Chappaquiddick was an eye-opening experience socially for Gaffigan, focusing as it did on power, protection, spin, and the whole calculated public relations effort to turn Kennedy (Jason Clarke) from the perpetrator of a criminal offense to a victim. (Drawing attention away from the actual victim, Kopechne, played by Kate Mara).

“I think if Chappaquiddick happened today, Ted Kennedy would be in jail, beyond a doubt,” Gaffigan says. “Culturally we’re dealing with the question of white entitlement and Senatorial and Kennedy entitlement.

“It’s really fascinating, the vibe that was there. It’s weird enough these days to see people in a movie chain-smoking. But at Chappaquiddick, the party was kind of a reunion for people that had worked on Bobby’s campaign. And there were so many layers of darkness. A lot of alcohol. Six married men, six single women.

“Some people think this movie is a hit-piece. But if anything, it’s a very human story. Ted Kennedy was in the position he was in, the last of his brothers left alive. The entire nation was kind of looking at him to step up and be president. There were a lot of layers of tragedy to what happened that night.”



Rating: B

Between the time the movie Chappaquiddick was shot and its release this week, the #MeToo movement happened, making its events even more resonant and deplorable in retrospect.

To recap: As a groundswell of demand built for a reluctant Ted Kennedy (Jason Clarke) to carry the Camelot torch and run for president, Ted and his cronies held a party on Chappaquiddick island on the premise of it being a reunion of the Boiler Room Girls, the women staffers who’d worked for the late Bobby Kennedy. Among them was an ambitious young campaign worker named Mary Jo Kopechne (an under-used Kate Mara).
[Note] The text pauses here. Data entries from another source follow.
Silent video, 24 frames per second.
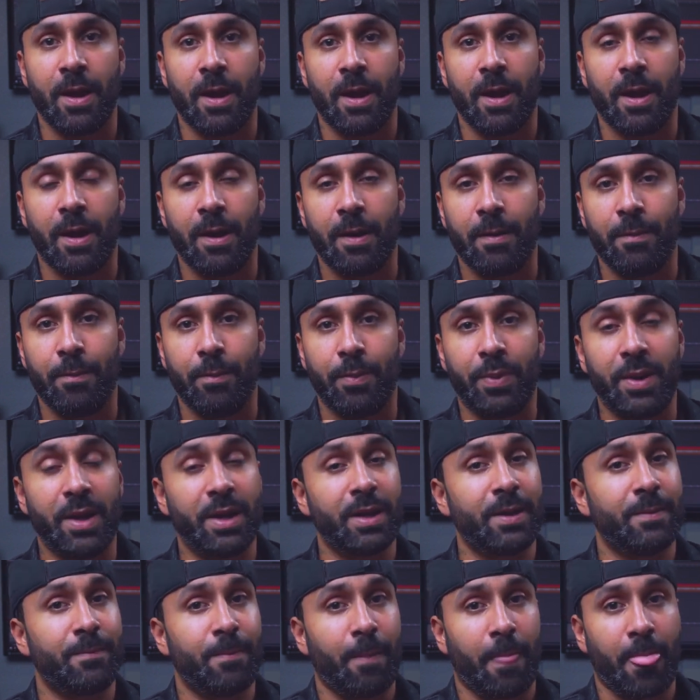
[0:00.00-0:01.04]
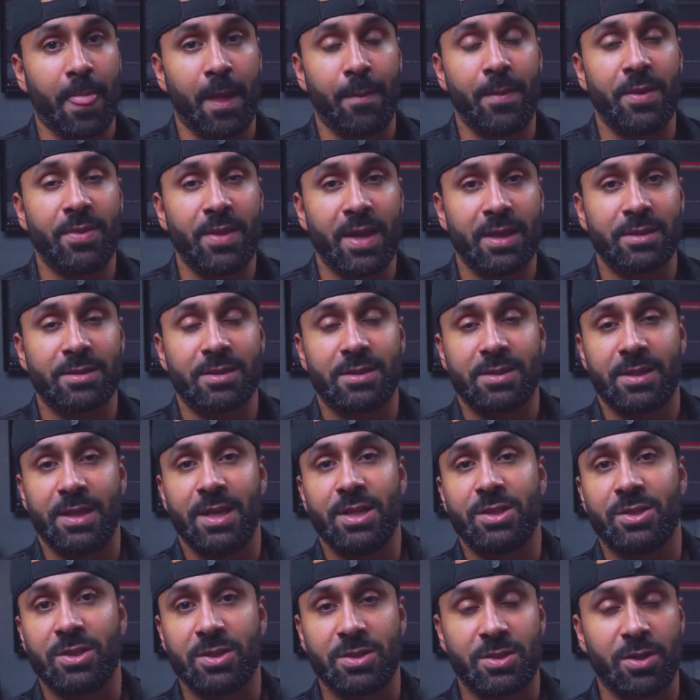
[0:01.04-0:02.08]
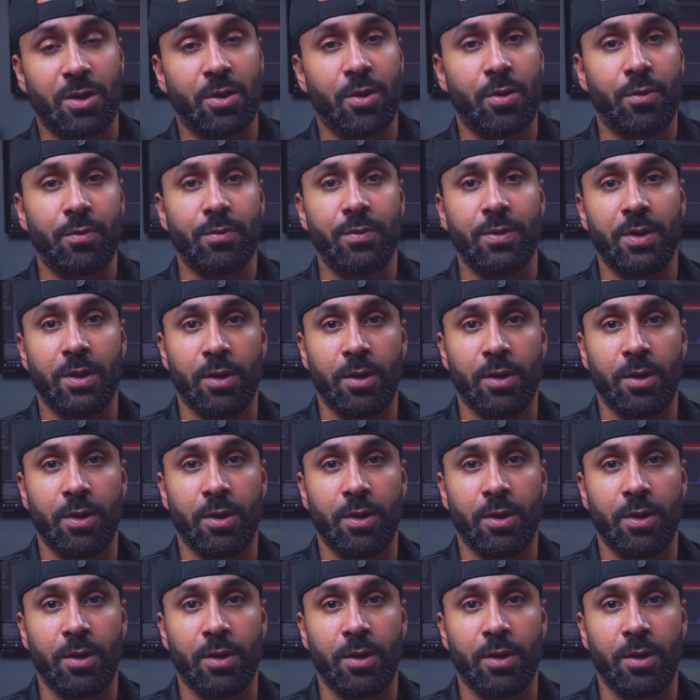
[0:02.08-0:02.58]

But I mean, that's to each his own.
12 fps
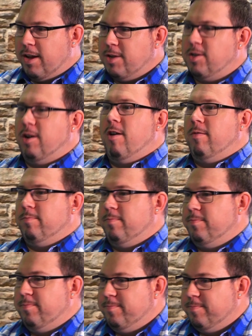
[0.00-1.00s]
thanks a lot.
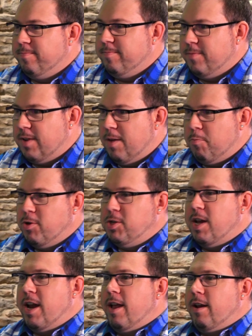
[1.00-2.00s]
I
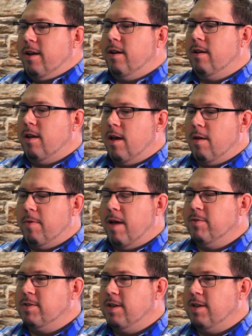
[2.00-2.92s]
appreciate it. And have a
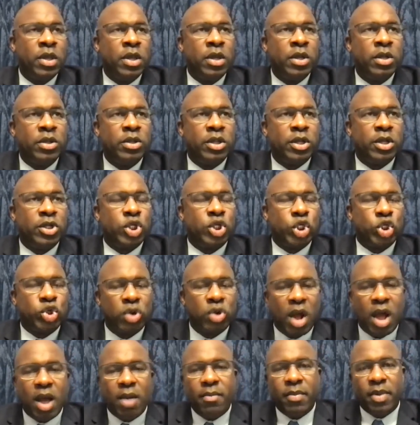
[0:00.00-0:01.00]
the
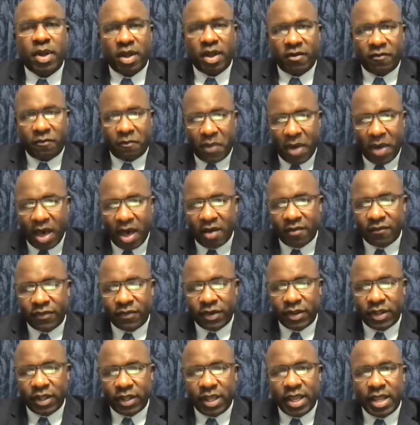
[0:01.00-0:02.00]
trauma of
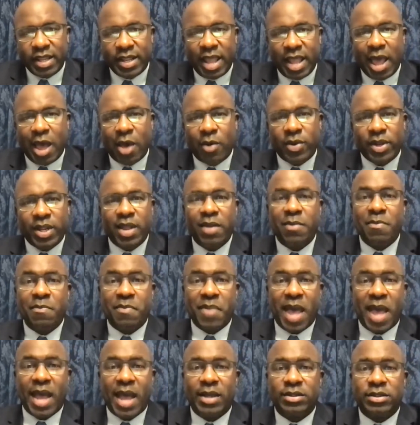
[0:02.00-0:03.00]
poverty and how it
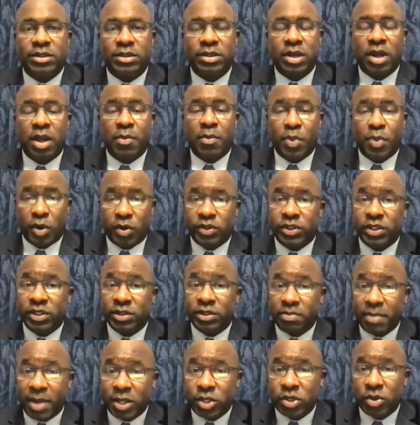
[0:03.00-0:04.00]
impacts a
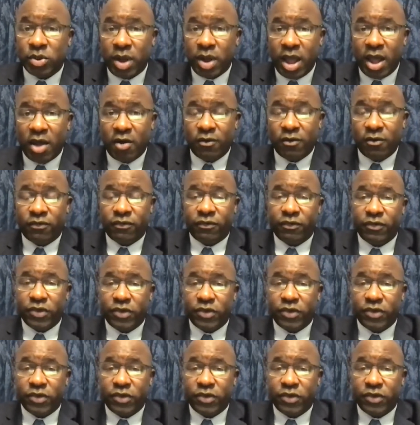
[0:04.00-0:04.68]
person's mental health.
As the party hits full swing (hinting at, but not explicitly showing the sexual side of the event), the boozy speculation turns to whether the “Girls “will indeed revisit the campaign trail. Ted makes a toast, declaring them all to be “family,” and de facto Kennedys.

John Curran’s movie is really about the bubble the feckless youngest Kennedy brother lived in, and the extent to which others were willing to mobilize as his enablers. 
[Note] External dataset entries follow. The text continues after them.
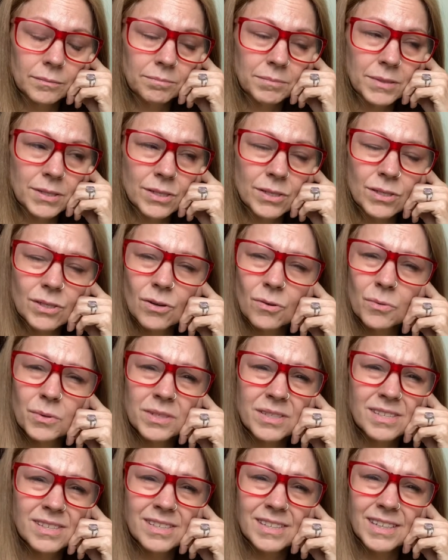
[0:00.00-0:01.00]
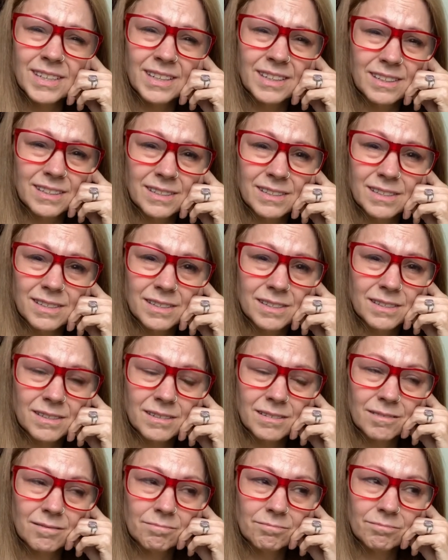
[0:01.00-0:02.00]
it's so insidious,
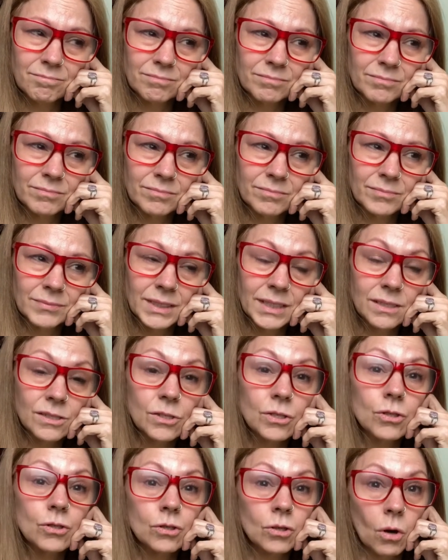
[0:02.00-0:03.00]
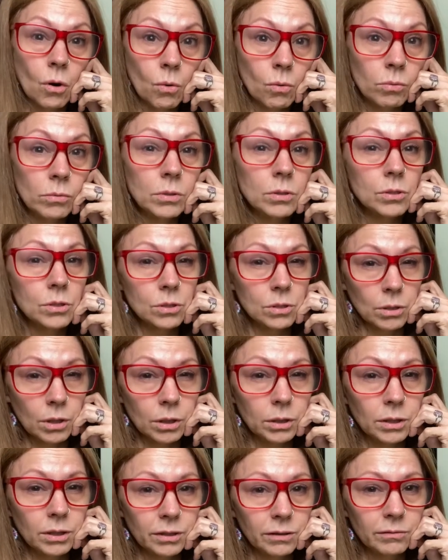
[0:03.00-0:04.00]
it's so
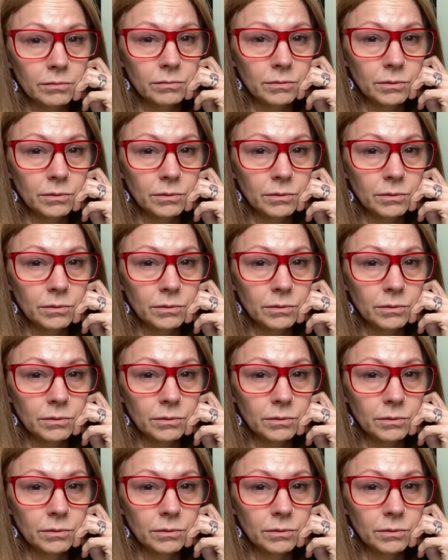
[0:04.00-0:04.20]
destructive.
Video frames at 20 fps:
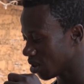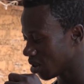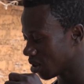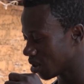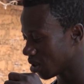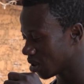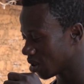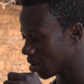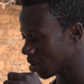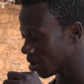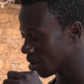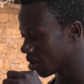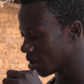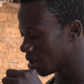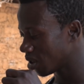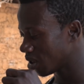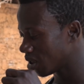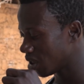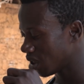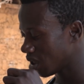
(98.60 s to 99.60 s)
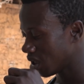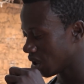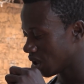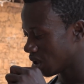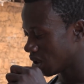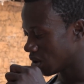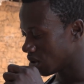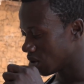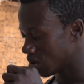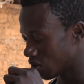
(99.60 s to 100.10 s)
the compound no.
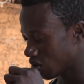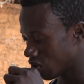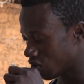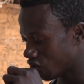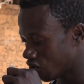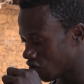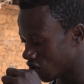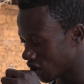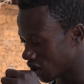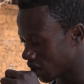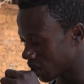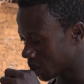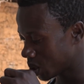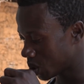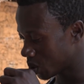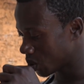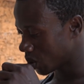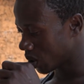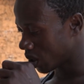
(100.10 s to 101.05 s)
People are able to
In fact, Curran practically hits you over the head with that fact at times. After Ted and Mary Jo’s drunken drive off the bridge, the unethical intervention by Ted’s cousin Joe Gargan (Ed Helms) and Massachusetts State Attorney Paul Markham (Jim Gaffigan), and Kennedy’s ill-advised return home before contacting the police, the hungover Boiler Room Girls are told that one of their best friends is dead. 

After a few surprised sobs, one asks, “How can we help the Senator?”
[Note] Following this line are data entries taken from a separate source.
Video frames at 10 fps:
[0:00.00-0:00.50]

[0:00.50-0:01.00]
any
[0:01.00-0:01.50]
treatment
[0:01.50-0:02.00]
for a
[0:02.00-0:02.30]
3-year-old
Mary Jo practically turns invisible from the moment of her death. Even old Joe Kennedy (Bruce Dern), enfeebled and paralyzed from a stroke manages to croak one word over the phone to his son – not once but twice – “Alibi.”

Chappaquiddick really hits its stride when the Kennedy damage machine goes into full swing, with the terrific character actor Clancy Brown taking over as former Secretary of Defense and family fixer Robert McNamara – telling doctors what their diagnosis is going to be, pulling favours to expedite the court date (the better to rush a slap-on-the-wrist ruling).

Unfortunately, this is also where Ted Kennedy practically backs away from his own movie. As others take control, the narrative only leaves him with a decision over whether or not to do the right thing. And we all know what that decision eventually was. The man would become one of the Senate’s great lawmakers, but it was built on a lie.

The one who really runs away with the movie’s defining moment is Helms (who has shown terrific ability in movies like Cedar Rapids). Where Clarke’s Ted is a blank slate whose state of mind is only ever revealed by his actions, Helms’ Gargan practically becomes a man of principle in front of our eyes.

(Worth staying for: A during-the-credits roll of actual people being interviewed in the wake of Chappaquiddick saying they’d still vote for Ted Kennedy no matter what he did. Eerie in the age of Trump).

Chappaquiddick. Directed by John Curran. Starring Jason Clarke, Ed Helms, Kate Mara. Opens across Canada Friday, April 6.